No they wouldn't. The sum would converge. What a bad article.

3 comments

Well the argument does break down as you get to the atomic level, but the observation is morally correct; the idea (and the divergent sum) is easiest to see with the Koch snowflake (which has an infinite perimeter)

https://en.wikipedia.org/wiki/Koch_snowflake

There is some self-similarity going on (Mandelbrot discusses scales from 1000 km to 10 km) but rocks or coastal sections with the fractal dimension of Great Britain on a scale of 1m or 10m are a rare exception.

I'm not an expert, but I think it's because as the length scale gets smaller, coastal erosion dominates the coastline, as opposed to an older force producing larger features, like glacial erosion or even plate tectonics. No reason to drag quantum mechanics into this discussion, but the circumference of an atom can be defined, so that's not a problem.

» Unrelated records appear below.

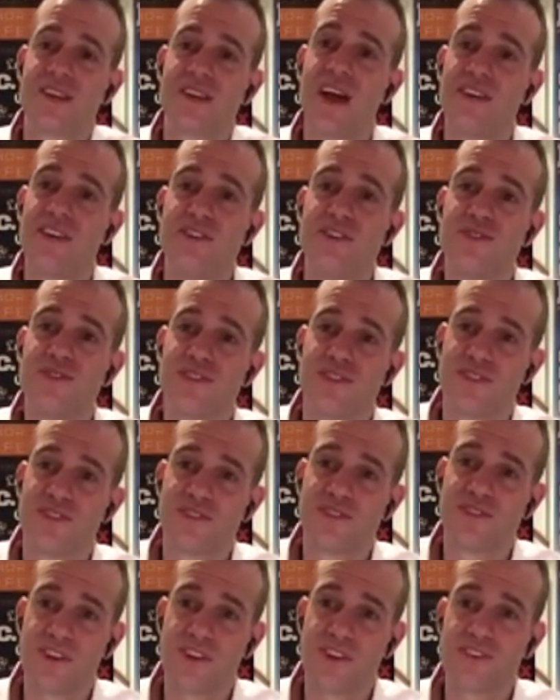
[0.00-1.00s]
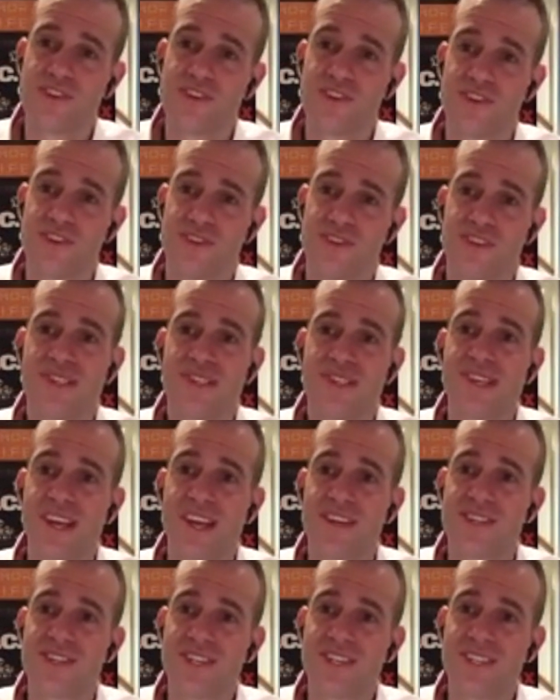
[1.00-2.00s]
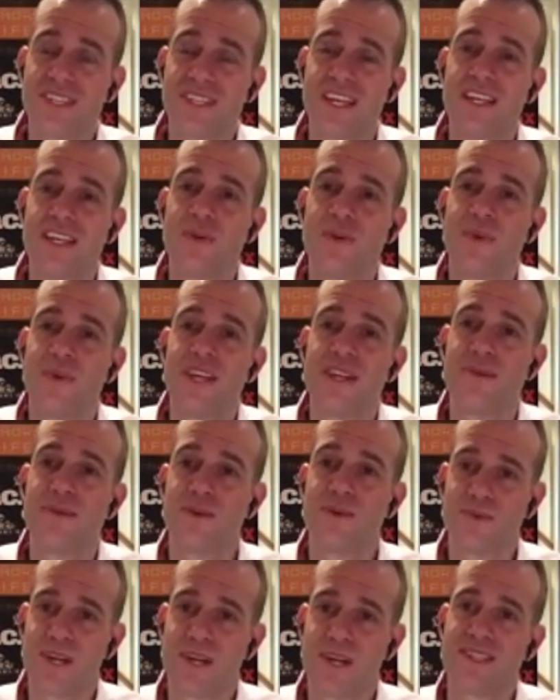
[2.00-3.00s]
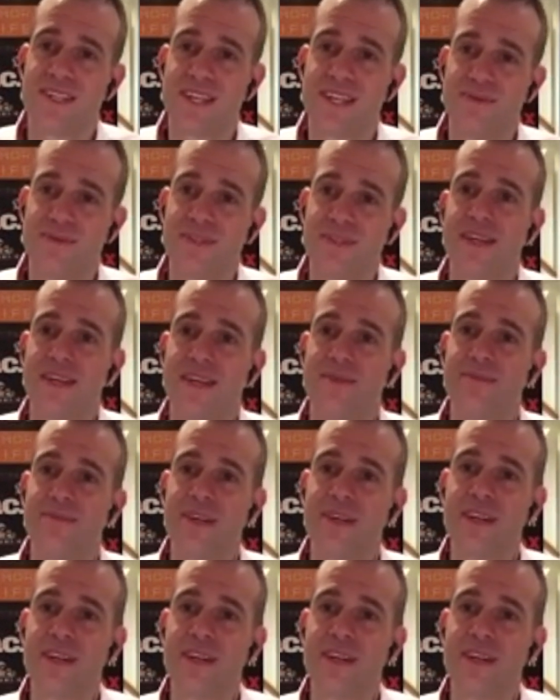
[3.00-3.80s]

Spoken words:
how you should structure your discussion in a way that will resonate with them,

An actual Koch snowflake you can buy will always have a measurable circumference.

E: Some of this misunderstanding is actually due to Mandelbrot himself, he wrote in the introduction to [How long is the Coast of Britain?, 1967]:

> Geographical curves are so involved in their detail that their lengths are often infinite or, rather, undefinable.

No, they're not any more infinite than a toothbrush.

In reality, yes. If you see the coast as a mathematical object - a fractal - i think it doesn't converge.

I only studied topology for one year, so i might be very wrong on that one.

Not necessarily if the coast is fractal, no?